**Brief:** Below are records to print word for word; include none of their pictures.

*** Data for analysis ***

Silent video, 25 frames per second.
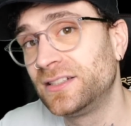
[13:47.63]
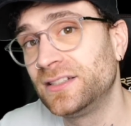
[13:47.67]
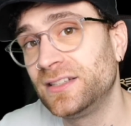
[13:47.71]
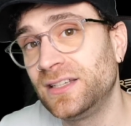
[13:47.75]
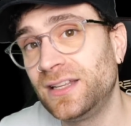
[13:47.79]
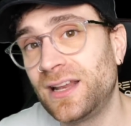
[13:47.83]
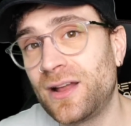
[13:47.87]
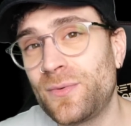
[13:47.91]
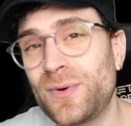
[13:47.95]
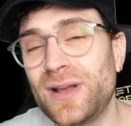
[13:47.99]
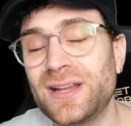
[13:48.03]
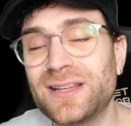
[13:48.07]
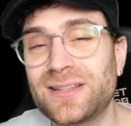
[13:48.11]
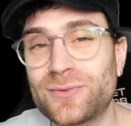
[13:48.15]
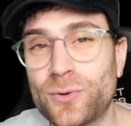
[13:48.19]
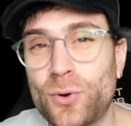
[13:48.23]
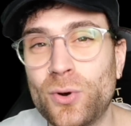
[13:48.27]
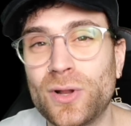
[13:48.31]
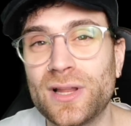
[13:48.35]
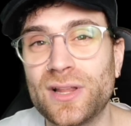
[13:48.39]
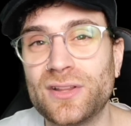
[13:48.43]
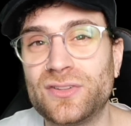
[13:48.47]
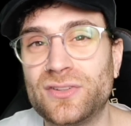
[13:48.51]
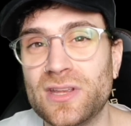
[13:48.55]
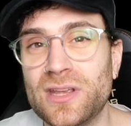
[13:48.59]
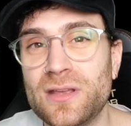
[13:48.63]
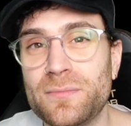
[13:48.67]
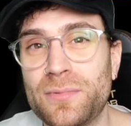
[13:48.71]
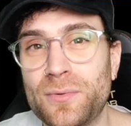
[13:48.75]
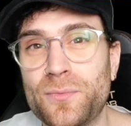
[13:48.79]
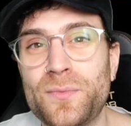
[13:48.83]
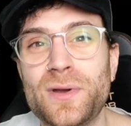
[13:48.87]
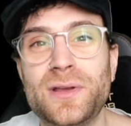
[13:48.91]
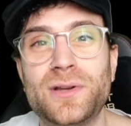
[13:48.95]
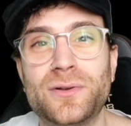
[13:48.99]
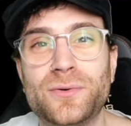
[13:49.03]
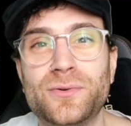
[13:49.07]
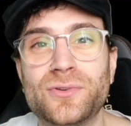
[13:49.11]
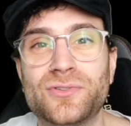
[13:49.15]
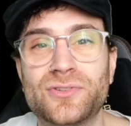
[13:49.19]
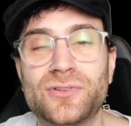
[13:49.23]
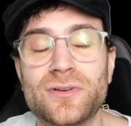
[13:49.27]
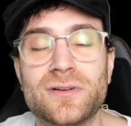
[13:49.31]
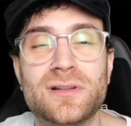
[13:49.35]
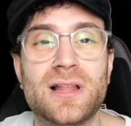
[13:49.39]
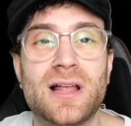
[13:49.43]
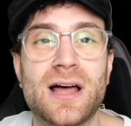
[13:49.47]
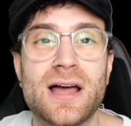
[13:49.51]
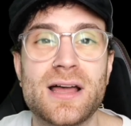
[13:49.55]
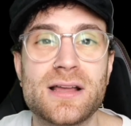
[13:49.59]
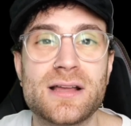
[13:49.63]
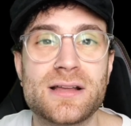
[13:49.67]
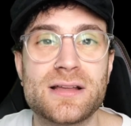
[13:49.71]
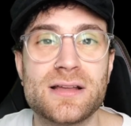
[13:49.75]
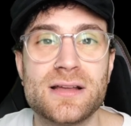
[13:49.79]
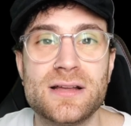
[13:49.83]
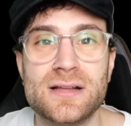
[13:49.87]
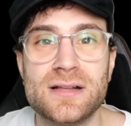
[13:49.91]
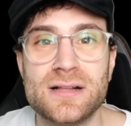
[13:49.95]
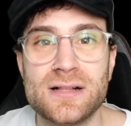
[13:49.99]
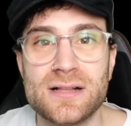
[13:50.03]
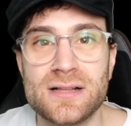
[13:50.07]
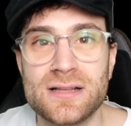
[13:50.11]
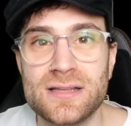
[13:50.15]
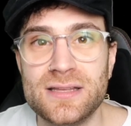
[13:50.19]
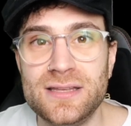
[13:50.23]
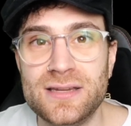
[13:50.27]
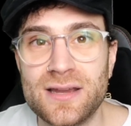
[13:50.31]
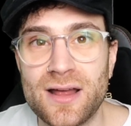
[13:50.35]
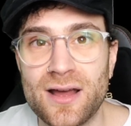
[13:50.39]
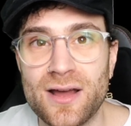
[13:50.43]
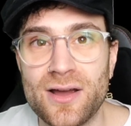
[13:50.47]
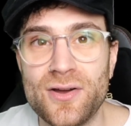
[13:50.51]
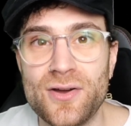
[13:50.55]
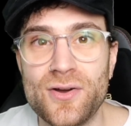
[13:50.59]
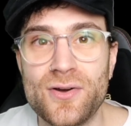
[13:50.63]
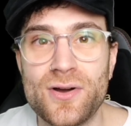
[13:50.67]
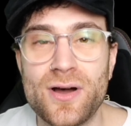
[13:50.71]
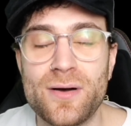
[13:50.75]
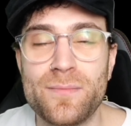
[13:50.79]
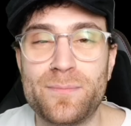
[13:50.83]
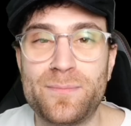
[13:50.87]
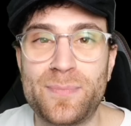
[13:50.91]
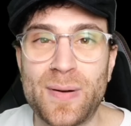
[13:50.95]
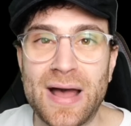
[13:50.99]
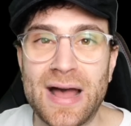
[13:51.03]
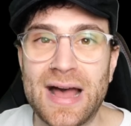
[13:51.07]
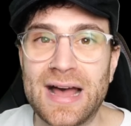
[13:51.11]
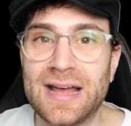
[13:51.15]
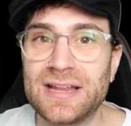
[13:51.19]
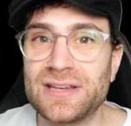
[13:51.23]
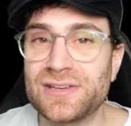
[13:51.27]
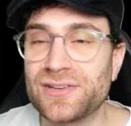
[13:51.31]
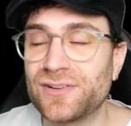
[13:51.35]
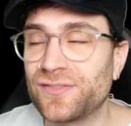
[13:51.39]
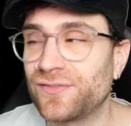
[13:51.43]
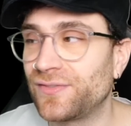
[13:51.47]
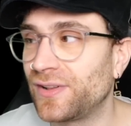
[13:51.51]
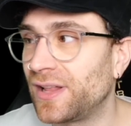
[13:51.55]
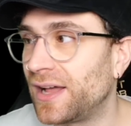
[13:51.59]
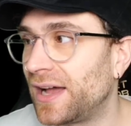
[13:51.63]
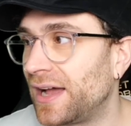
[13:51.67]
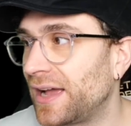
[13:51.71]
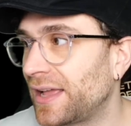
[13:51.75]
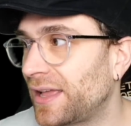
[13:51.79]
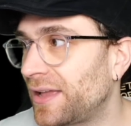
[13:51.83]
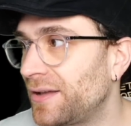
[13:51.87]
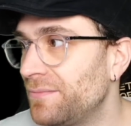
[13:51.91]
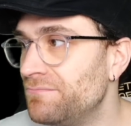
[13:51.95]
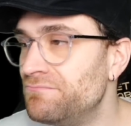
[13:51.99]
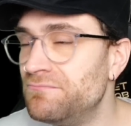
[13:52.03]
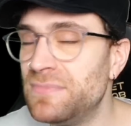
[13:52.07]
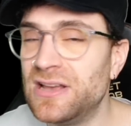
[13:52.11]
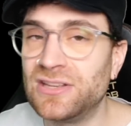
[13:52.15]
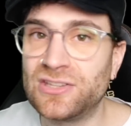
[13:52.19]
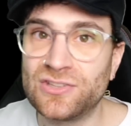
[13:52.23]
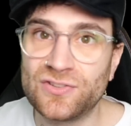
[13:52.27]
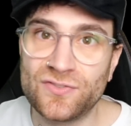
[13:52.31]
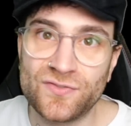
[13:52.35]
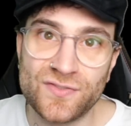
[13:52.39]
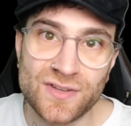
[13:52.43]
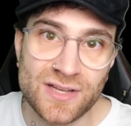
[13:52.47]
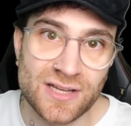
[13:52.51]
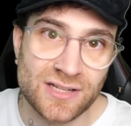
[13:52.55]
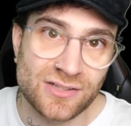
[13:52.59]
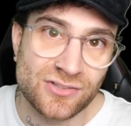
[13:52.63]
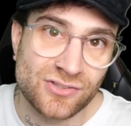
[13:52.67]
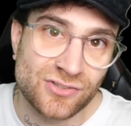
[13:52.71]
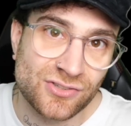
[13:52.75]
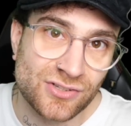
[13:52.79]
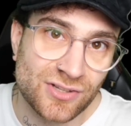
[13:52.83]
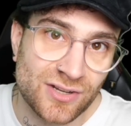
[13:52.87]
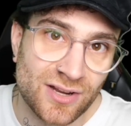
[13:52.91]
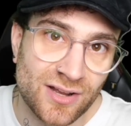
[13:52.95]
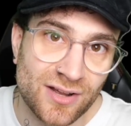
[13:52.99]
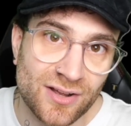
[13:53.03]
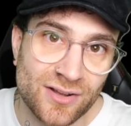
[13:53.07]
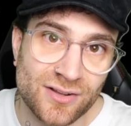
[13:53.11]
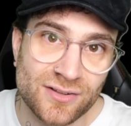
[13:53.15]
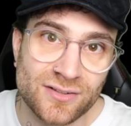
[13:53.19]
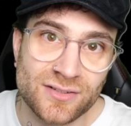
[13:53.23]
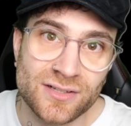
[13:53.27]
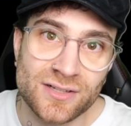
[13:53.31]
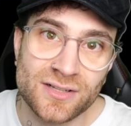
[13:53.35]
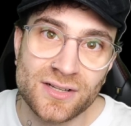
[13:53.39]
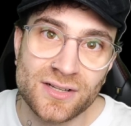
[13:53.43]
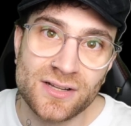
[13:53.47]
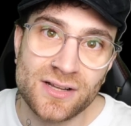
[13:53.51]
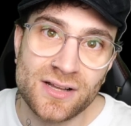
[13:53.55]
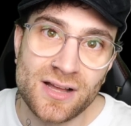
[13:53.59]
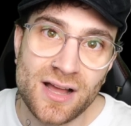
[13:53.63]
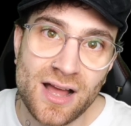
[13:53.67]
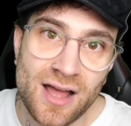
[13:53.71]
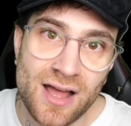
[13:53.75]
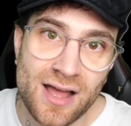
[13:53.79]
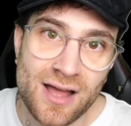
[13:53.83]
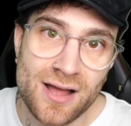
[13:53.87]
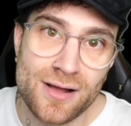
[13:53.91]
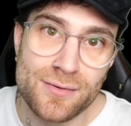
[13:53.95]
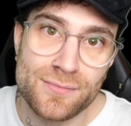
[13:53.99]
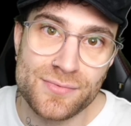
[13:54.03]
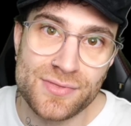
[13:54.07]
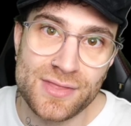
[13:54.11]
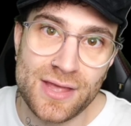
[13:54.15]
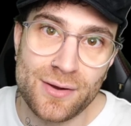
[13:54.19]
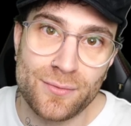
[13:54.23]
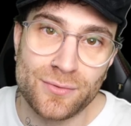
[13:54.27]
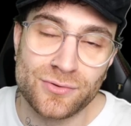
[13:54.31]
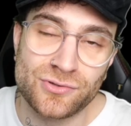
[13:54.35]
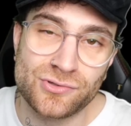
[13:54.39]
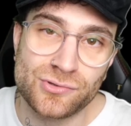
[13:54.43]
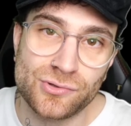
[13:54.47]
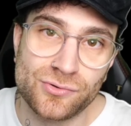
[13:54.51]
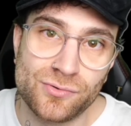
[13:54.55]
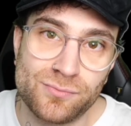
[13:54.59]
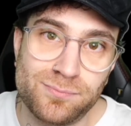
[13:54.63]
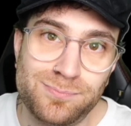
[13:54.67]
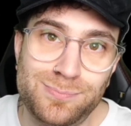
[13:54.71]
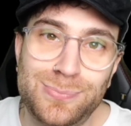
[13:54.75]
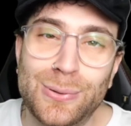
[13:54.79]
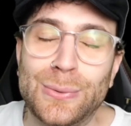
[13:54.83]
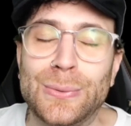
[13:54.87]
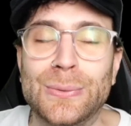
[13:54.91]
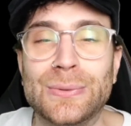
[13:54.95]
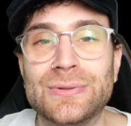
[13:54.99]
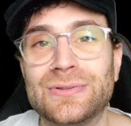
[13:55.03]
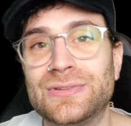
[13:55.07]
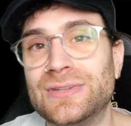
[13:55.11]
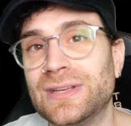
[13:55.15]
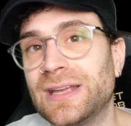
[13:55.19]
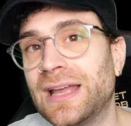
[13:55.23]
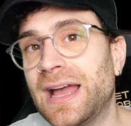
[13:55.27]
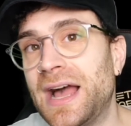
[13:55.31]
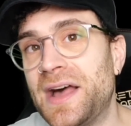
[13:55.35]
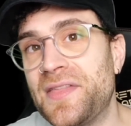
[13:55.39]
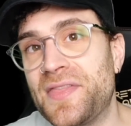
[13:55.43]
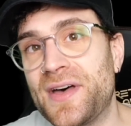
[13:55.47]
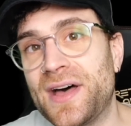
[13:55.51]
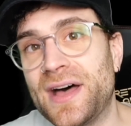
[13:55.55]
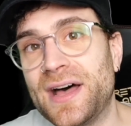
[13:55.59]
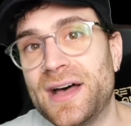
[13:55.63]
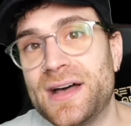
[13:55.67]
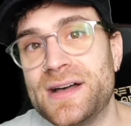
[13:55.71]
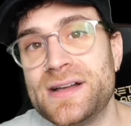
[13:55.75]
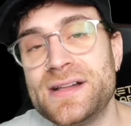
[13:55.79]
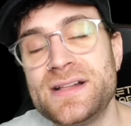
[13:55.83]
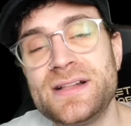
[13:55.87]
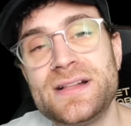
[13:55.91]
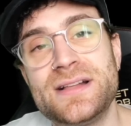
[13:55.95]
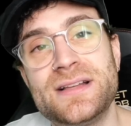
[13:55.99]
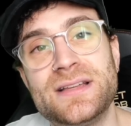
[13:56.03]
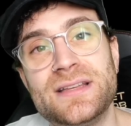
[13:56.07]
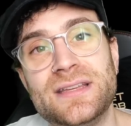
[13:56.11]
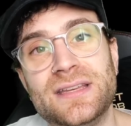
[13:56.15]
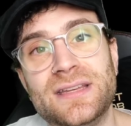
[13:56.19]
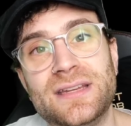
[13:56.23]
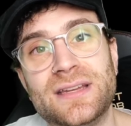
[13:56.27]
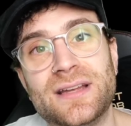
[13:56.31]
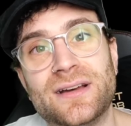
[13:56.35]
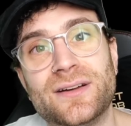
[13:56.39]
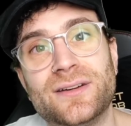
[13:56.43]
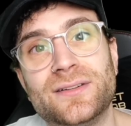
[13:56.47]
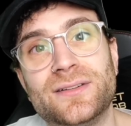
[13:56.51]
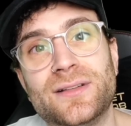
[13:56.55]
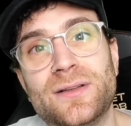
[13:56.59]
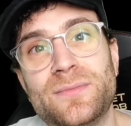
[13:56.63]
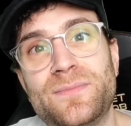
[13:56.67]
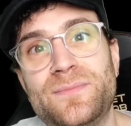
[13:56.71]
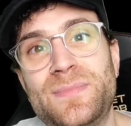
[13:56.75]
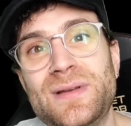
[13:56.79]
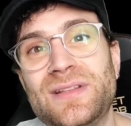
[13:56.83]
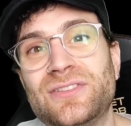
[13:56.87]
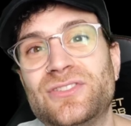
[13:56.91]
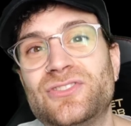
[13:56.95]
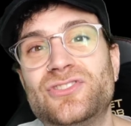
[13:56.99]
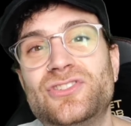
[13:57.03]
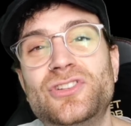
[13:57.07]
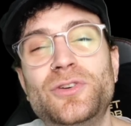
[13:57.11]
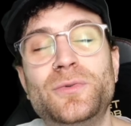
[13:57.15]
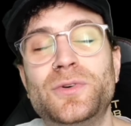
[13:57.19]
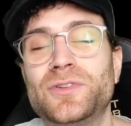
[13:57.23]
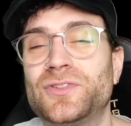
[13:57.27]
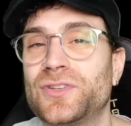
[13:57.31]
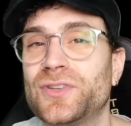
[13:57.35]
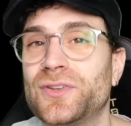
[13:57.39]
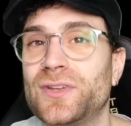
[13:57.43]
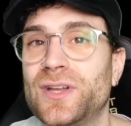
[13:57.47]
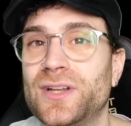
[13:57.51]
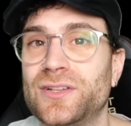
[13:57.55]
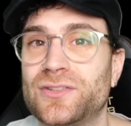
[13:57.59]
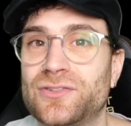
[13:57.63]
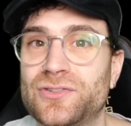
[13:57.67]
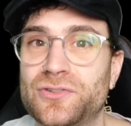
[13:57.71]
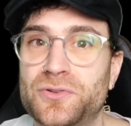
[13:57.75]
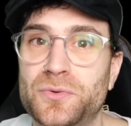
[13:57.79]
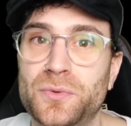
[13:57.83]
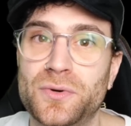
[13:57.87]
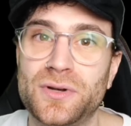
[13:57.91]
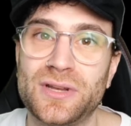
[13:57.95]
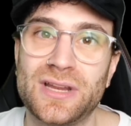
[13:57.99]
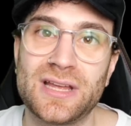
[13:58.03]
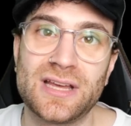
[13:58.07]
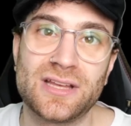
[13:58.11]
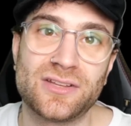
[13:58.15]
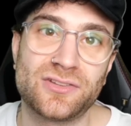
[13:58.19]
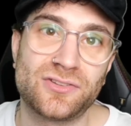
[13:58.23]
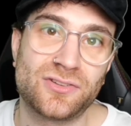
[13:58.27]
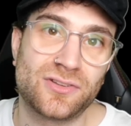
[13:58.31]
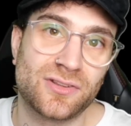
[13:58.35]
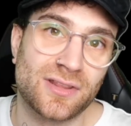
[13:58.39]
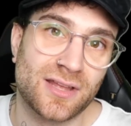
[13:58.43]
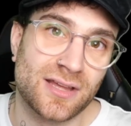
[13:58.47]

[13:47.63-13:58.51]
You know, we had quality, but we'd also, like, you know, a band of, like, misfits, you know, that was sort of brought together, you know, a bit Suicide Squad-esque.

*** End of Data for analysis ***

**The completed task:**
Silent video, 25 frames per second.
[13:47.63]
[13:47.67]
[13:47.71]
[13:47.75]
[13:47.79]
[13:47.83]
[13:47.87]
[13:47.91]
[13:47.95]
[13:47.99]
[13:48.03]
[13:48.07]
[13:48.11]
[13:48.15]
[13:48.19]
[13:48.23]
[13:48.27]
[13:48.31]
[13:48.35]
[13:48.39]
[13:48.43]
[13:48.47]
[13:48.51]
[13:48.55]
[13:48.59]
[13:48.63]
[13:48.67]
[13:48.71]
[13:48.75]
[13:48.79]
[13:48.83]
[13:48.87]
[13:48.91]
[13:48.95]
[13:48.99]
[13:49.03]
[13:49.07]
[13:49.11]
[13:49.15]
[13:49.19]
[13:49.23]
[13:49.27]
[13:49.31]
[13:49.35]
[13:49.39]
[13:49.43]
[13:49.47]
[13:49.51]
[13:49.55]
[13:49.59]
[13:49.63]
[13:49.67]
[13:49.71]
[13:49.75]
[13:49.79]
[13:49.83]
[13:49.87]
[13:49.91]
[13:49.95]
[13:49.99]
[13:50.03]
[13:50.07]
[13:50.11]
[13:50.15]
[13:50.19]
[13:50.23]
[13:50.27]
[13:50.31]
[13:50.35]
[13:50.39]
[13:50.43]
[13:50.47]
[13:50.51]
[13:50.55]
[13:50.59]
[13:50.63]
[13:50.67]
[13:50.71]
[13:50.75]
[13:50.79]
[13:50.83]
[13:50.87]
[13:50.91]
[13:50.95]
[13:50.99]
[13:51.03]
[13:51.07]
[13:51.11]
[13:51.15]
[13:51.19]
[13:51.23]
[13:51.27]
[13:51.31]
[13:51.35]
[13:51.39]
[13:51.43]
[13:51.47]
[13:51.51]
[13:51.55]
[13:51.59]
[13:51.63]
[13:51.67]
[13:51.71]
[13:51.75]
[13:51.79]
[13:51.83]
[13:51.87]
[13:51.91]
[13:51.95]
[13:51.99]
[13:52.03]
[13:52.07]
[13:52.11]
[13:52.15]
[13:52.19]
[13:52.23]
[13:52.27]
[13:52.31]
[13:52.35]
[13:52.39]
[13:52.43]
[13:52.47]
[13:52.51]
[13:52.55]
[13:52.59]
[13:52.63]
[13:52.67]
[13:52.71]
[13:52.75]
[13:52.79]
[13:52.83]
[13:52.87]
[13:52.91]
[13:52.95]
[13:52.99]
[13:53.03]
[13:53.07]
[13:53.11]
[13:53.15]
[13:53.19]
[13:53.23]
[13:53.27]
[13:53.31]
[13:53.35]
[13:53.39]
[13:53.43]
[13:53.47]
[13:53.51]
[13:53.55]
[13:53.59]
[13:53.63]
[13:53.67]
[13:53.71]
[13:53.75]
[13:53.79]
[13:53.83]
[13:53.87]
[13:53.91]
[13:53.95]
[13:53.99]
[13:54.03]
[13:54.07]
[13:54.11]
[13:54.15]
[13:54.19]
[13:54.23]
[13:54.27]
[13:54.31]
[13:54.35]
[13:54.39]
[13:54.43]
[13:54.47]
[13:54.51]
[13:54.55]
[13:54.59]
[13:54.63]
[13:54.67]
[13:54.71]
[13:54.75]
[13:54.79]
[13:54.83]
[13:54.87]
[13:54.91]
[13:54.95]
[13:54.99]
[13:55.03]
[13:55.07]
[13:55.11]
[13:55.15]
[13:55.19]
[13:55.23]
[13:55.27]
[13:55.31]
[13:55.35]
[13:55.39]
[13:55.43]
[13:55.47]
[13:55.51]
[13:55.55]
[13:55.59]
[13:55.63]
[13:55.67]
[13:55.71]
[13:55.75]
[13:55.79]
[13:55.83]
[13:55.87]
[13:55.91]
[13:55.95]
[13:55.99]
[13:56.03]
[13:56.07]
[13:56.11]
[13:56.15]
[13:56.19]
[13:56.23]
[13:56.27]
[13:56.31]
[13:56.35]
[13:56.39]
[13:56.43]
[13:56.47]
[13:56.51]
[13:56.55]
[13:56.59]
[13:56.63]
[13:56.67]
[13:56.71]
[13:56.75]
[13:56.79]
[13:56.83]
[13:56.87]
[13:56.91]
[13:56.95]
[13:56.99]
[13:57.03]
[13:57.07]
[13:57.11]
[13:57.15]
[13:57.19]
[13:57.23]
[13:57.27]
[13:57.31]
[13:57.35]
[13:57.39]
[13:57.43]
[13:57.47]
[13:57.51]
[13:57.55]
[13:57.59]
[13:57.63]
[13:57.67]
[13:57.71]
[13:57.75]
[13:57.79]
[13:57.83]
[13:57.87]
[13:57.91]
[13:57.95]
[13:57.99]
[13:58.03]
[13:58.07]
[13:58.11]
[13:58.15]
[13:58.19]
[13:58.23]
[13:58.27]
[13:58.31]
[13:58.35]
[13:58.39]
[13:58.43]
[13:58.47]

[13:47.63-13:58.51]
You know, we had quality, but we'd also, like, you know, a band of, like, misfits, you know, that was sort of brought together, you know, a bit Suicide Squad-esque.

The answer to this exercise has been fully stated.